La segunda consideración apunta al papel que hoy representan los dirigentes del PSOE en Extremadura y su práctica política. El PSOE en Extremadura es hoy, por excelencia, el gran partido del poder, el partido atrapalotodo. En casi cuatro décadas de gobierno ha tejido una densa red clientelar, ha puesto en pie su pequeña -y no tan pequeña- burguesía y ha mimado a los grandes capitales de toda la vida. El emporio Gallardo, el entramado de empresas que viven de la externalización de servicios públicos o el servilismo con la jet-set de Valdecañas son solo algunas de las muestras. Defender que en Extremadura el 80% de la población es de clase media, como hacía alborozado Fernández Vara, o presumir de la «paz social» en una región en la que la mayoría de los grandes empresarios agrarios no pagan siquiera el salario mínimo casa mal con lo que representó históricamente el socialismo en Extremadura. Sin duda, hay que hacer un gran esfuerzo de imaginación para encontrar algún parecido o hilo de continuidad entre este tinglado de intereses y el socialismo que representaban Pedro Rubio, Nicolás de Pablo o Margarita Nelken.
Y por último me gustaría llamar la atención sobre el uso de la historia que se hace en Extremadura desde el poder político y sus terminales en los ámbitos de la memoria y de la cultura.

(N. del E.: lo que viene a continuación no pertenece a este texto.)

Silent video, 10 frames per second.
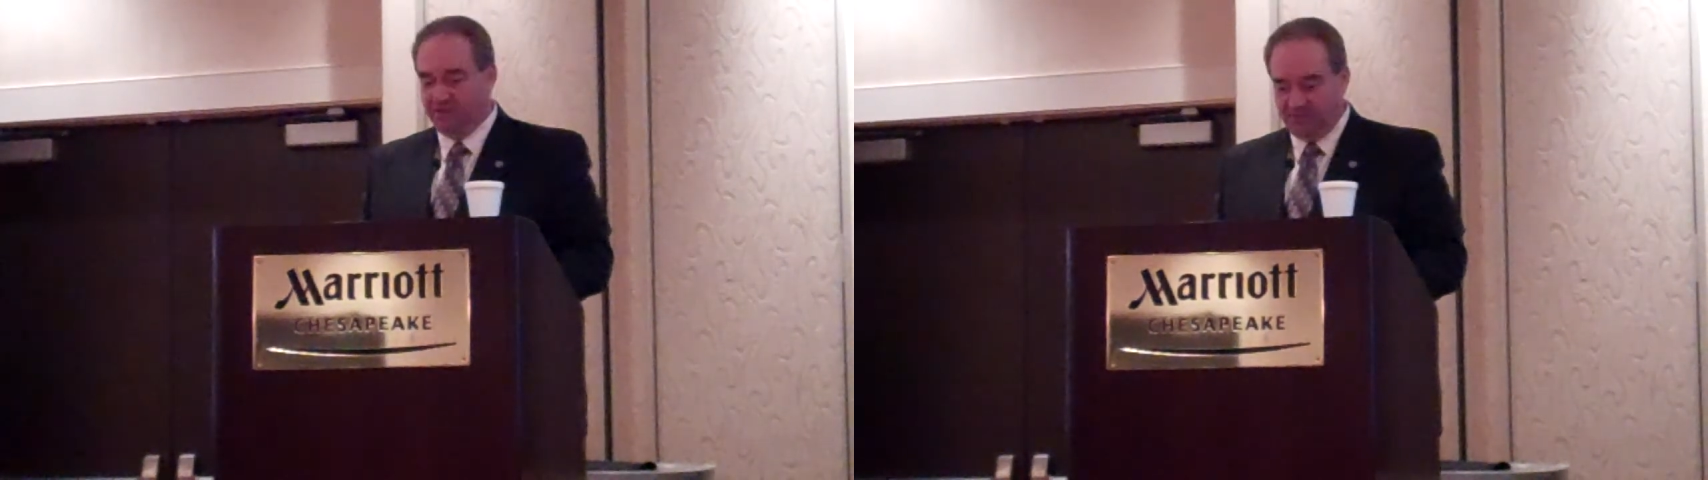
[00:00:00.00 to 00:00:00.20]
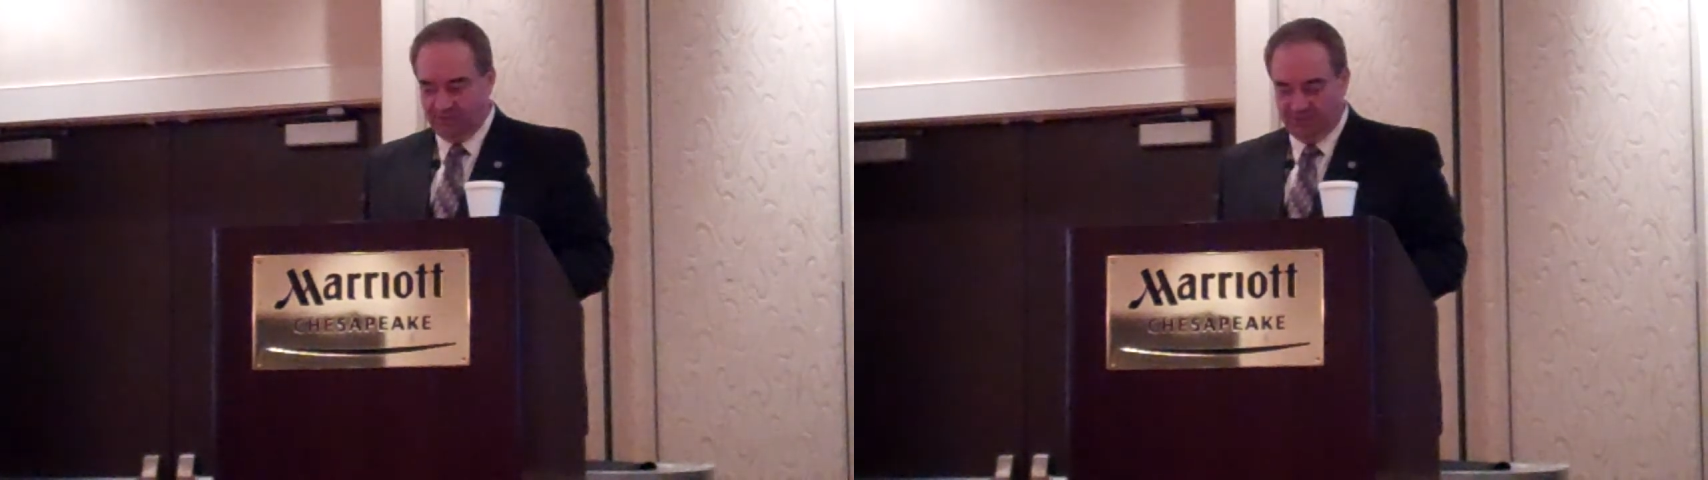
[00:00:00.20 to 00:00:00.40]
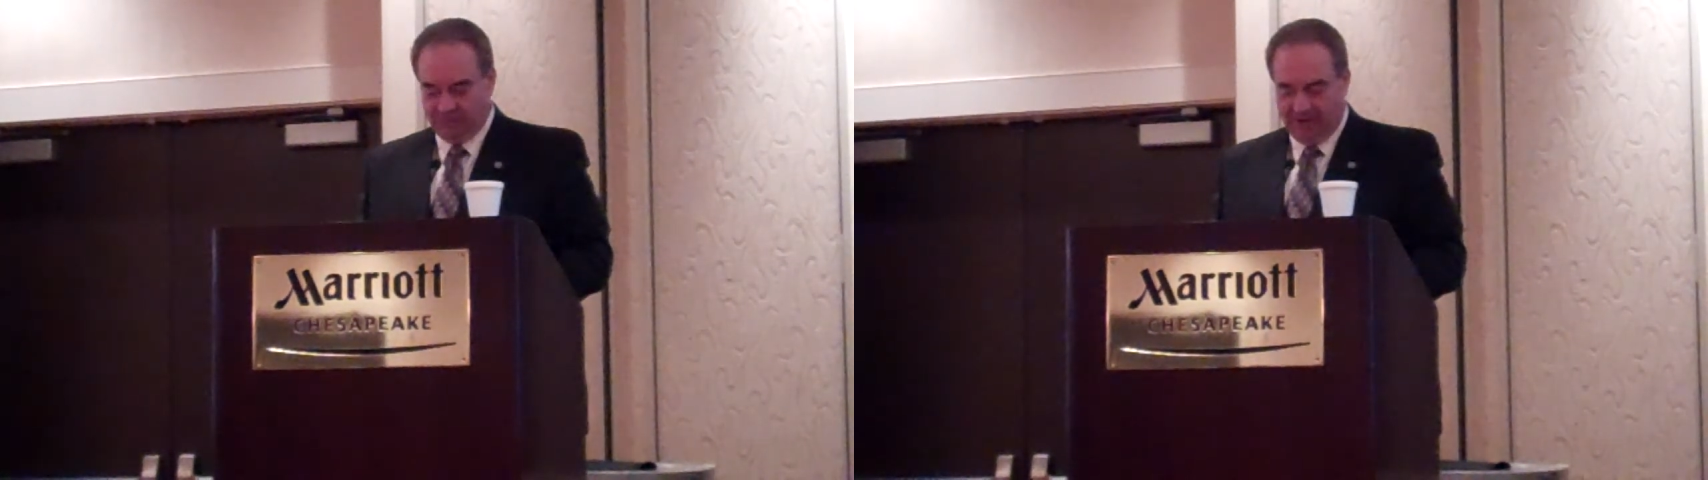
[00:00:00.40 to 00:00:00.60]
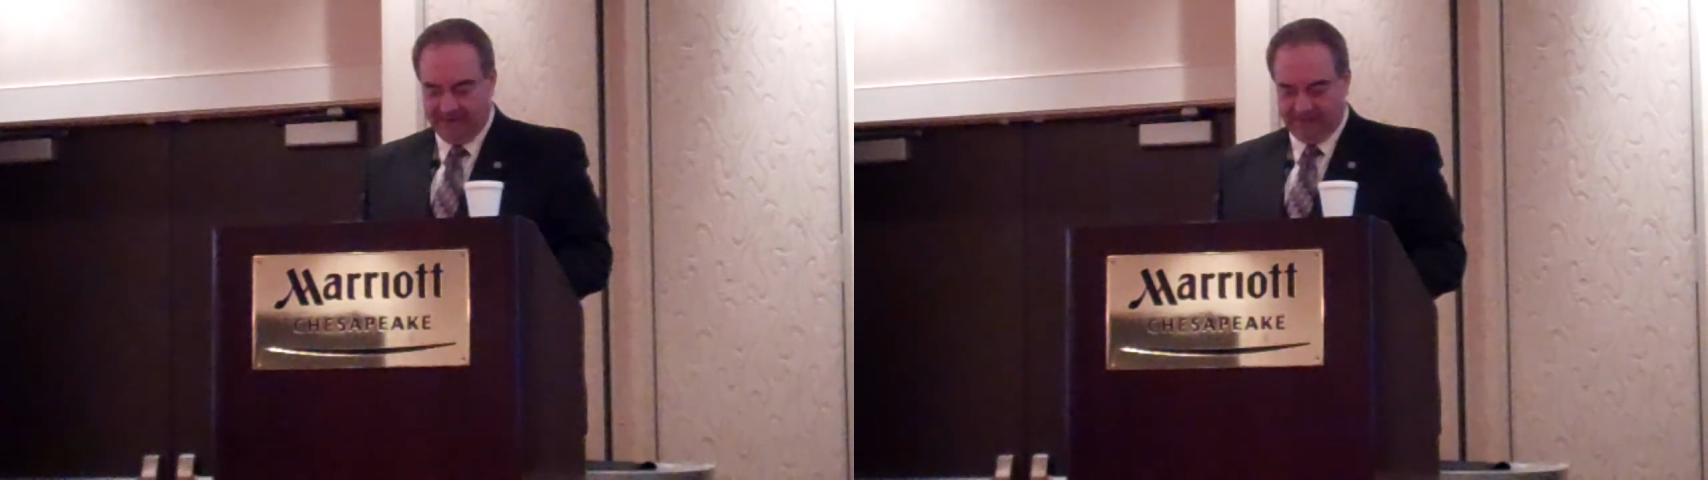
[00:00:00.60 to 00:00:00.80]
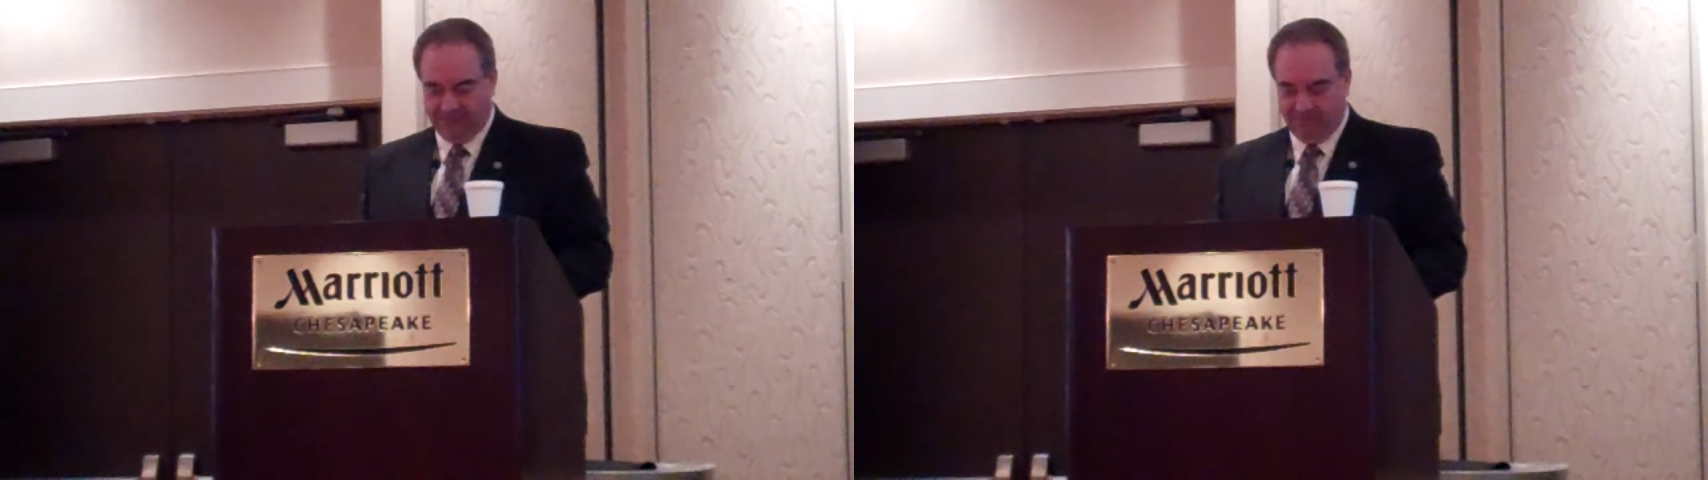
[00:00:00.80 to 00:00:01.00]
do to
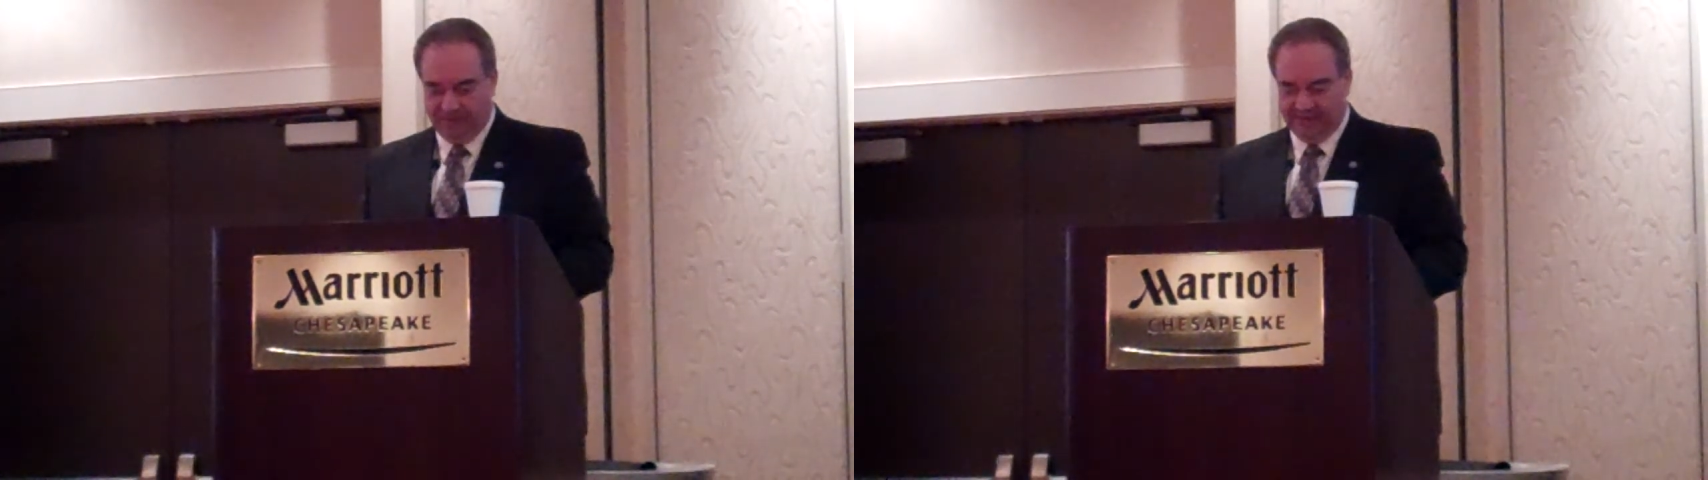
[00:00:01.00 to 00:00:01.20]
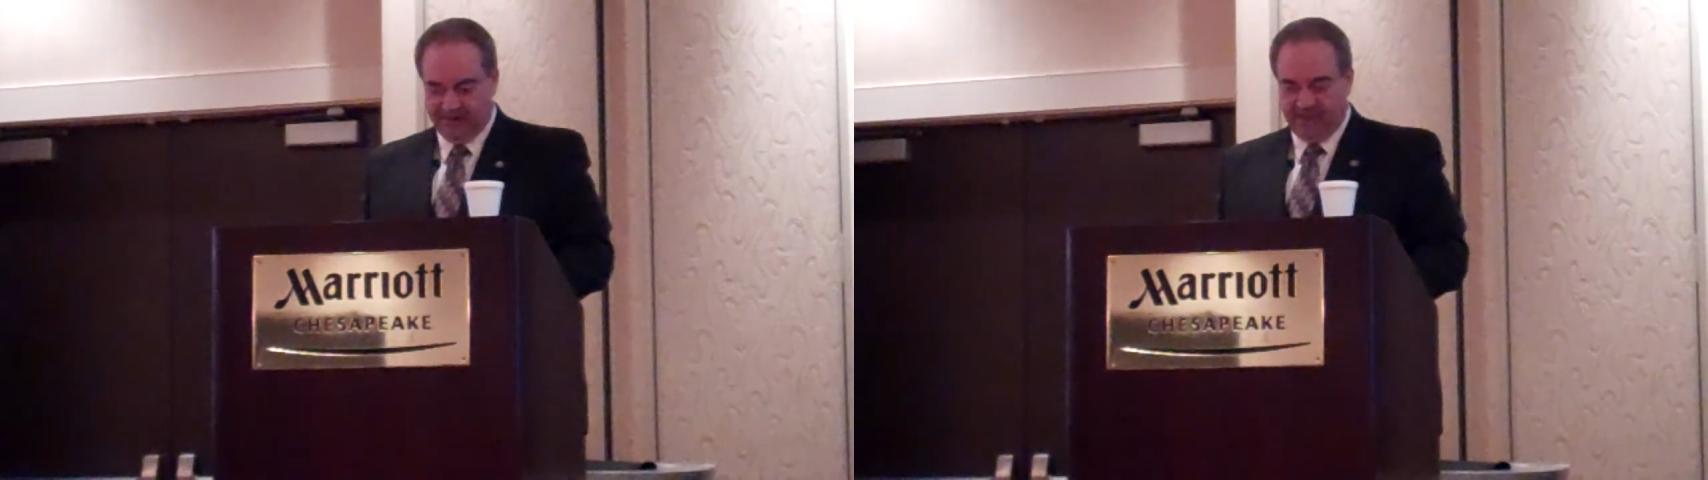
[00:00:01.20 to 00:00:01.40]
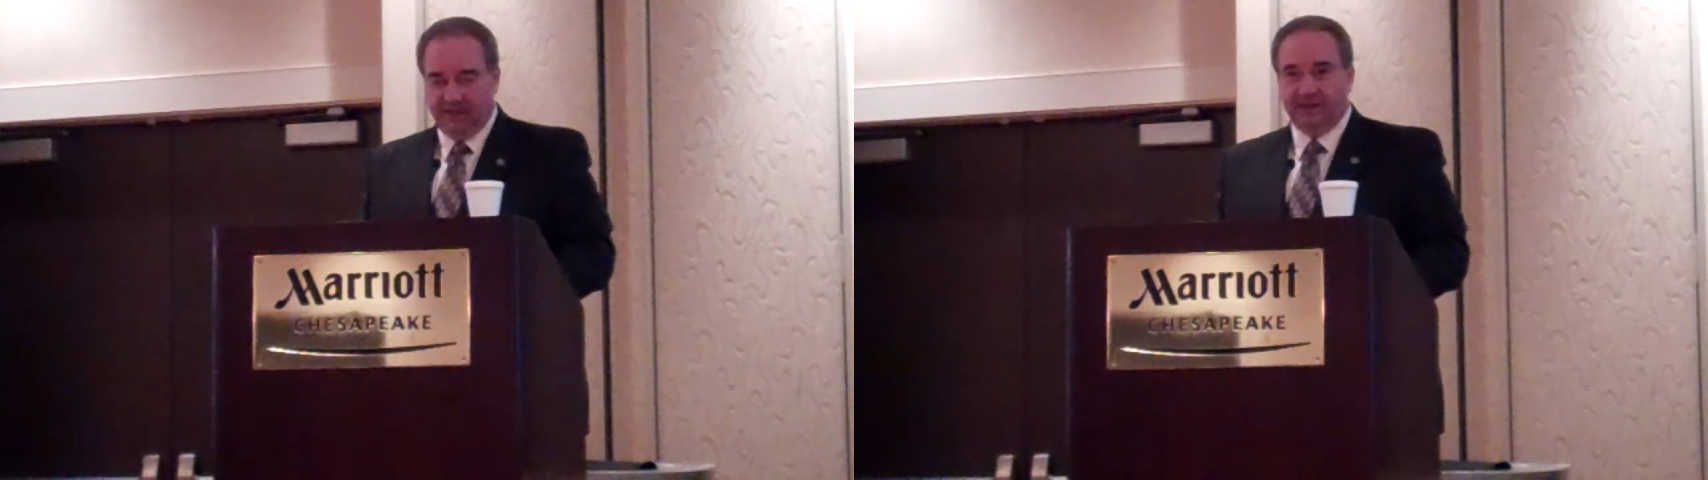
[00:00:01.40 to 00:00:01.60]
try to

En nuestra tierra, la recuperación de la memoria histórica ha bailado -y lo sigue haciendo, salvo honrosísimas excepciones- al compás de los intereses del poder político, recordando y olvidando a conveniencia. Necesitamos una memoria histórica autónoma del poder, no subordinada a su relato, sus ritmos, sus presupuestos y sus gratificaciones editoriales. Una memoria insumisa con los usos opacos de la historia, con las operaciones de legitimación y sublimación ideológicas, tan habituales y queridas a los vencedores de cada época.
Luis Gómez Llorente, el filósofo e histórico militante del socialismo de izquierdas, escribió que » el conocimiento lúcido del pasado es fundamental para comprender mejor el presente, lo cual resulta, a su vez, imprescindible para proyectar el futuro». A los extremeños nos negaron el pan y la historia. Necesitamos recuperar la historia de las luchas del pueblo, para entender la opresión de nuestro tiempo y para impulsarnos con el coraje de quienes pelearon antes que nosotros.
Estos días, la huelga de los jornaleros extremeños de la Adelantada exigiendo el pago del salario mínimo estafado por los patronos nos traía el recuerdo de Pedro Rubio. Su memoria vive y vivirá en las luchas por la reforma agraria y la dignidad del pueblo trabajador de Extremadura.